### Work instruction
No line before the one holding "[00:00:03.00 to 00:00:04.00]" is wanted; restate word for word that line and all lines after it to the end of the entries, excluding pictures.

(Stored data)
--------------------------------

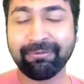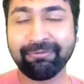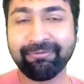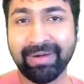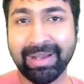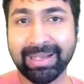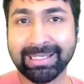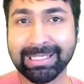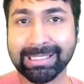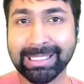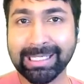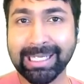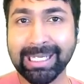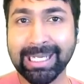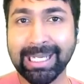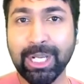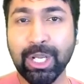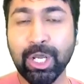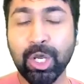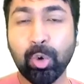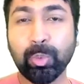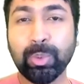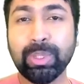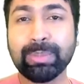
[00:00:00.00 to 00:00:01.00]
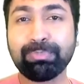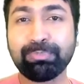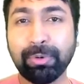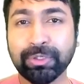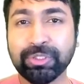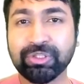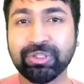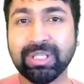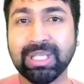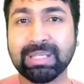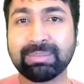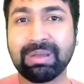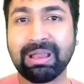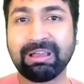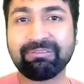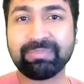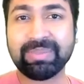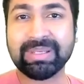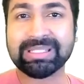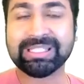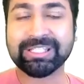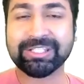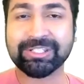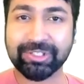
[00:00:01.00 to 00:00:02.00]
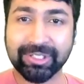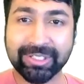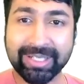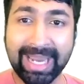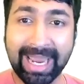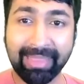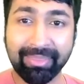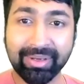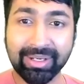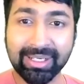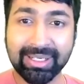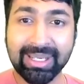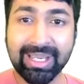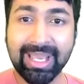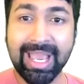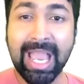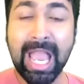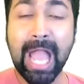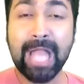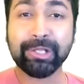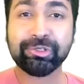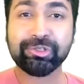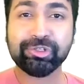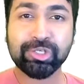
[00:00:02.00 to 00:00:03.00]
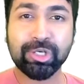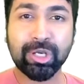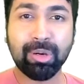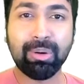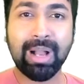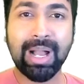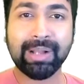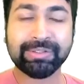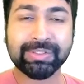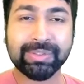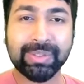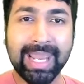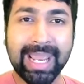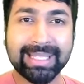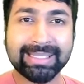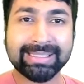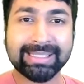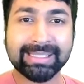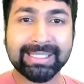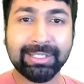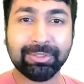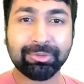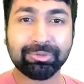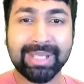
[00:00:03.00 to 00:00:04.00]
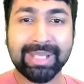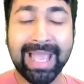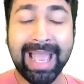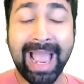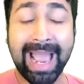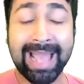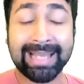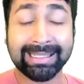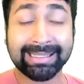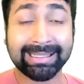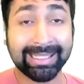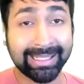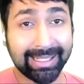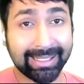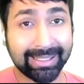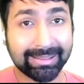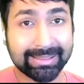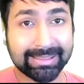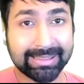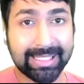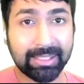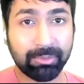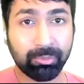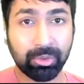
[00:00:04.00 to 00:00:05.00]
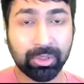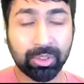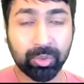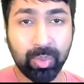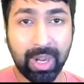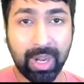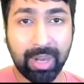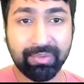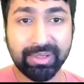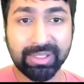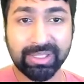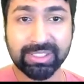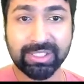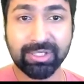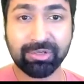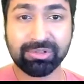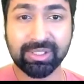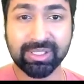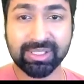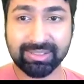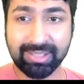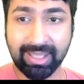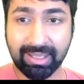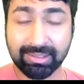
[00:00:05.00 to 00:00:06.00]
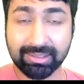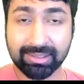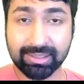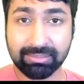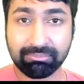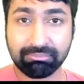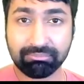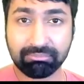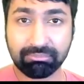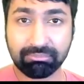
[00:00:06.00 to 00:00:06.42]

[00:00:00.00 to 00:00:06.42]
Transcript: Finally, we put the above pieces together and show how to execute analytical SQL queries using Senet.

--------------------------------

### Task answer
[00:00:03.00 to 00:00:04.00]
[00:00:04.00 to 00:00:05.00]
[00:00:05.00 to 00:00:06.00]
[00:00:06.00 to 00:00:06.42]

[00:00:00.00 to 00:00:06.42]
Transcript: Finally, we put the above pieces together and show how to execute analytical SQL queries using Senet.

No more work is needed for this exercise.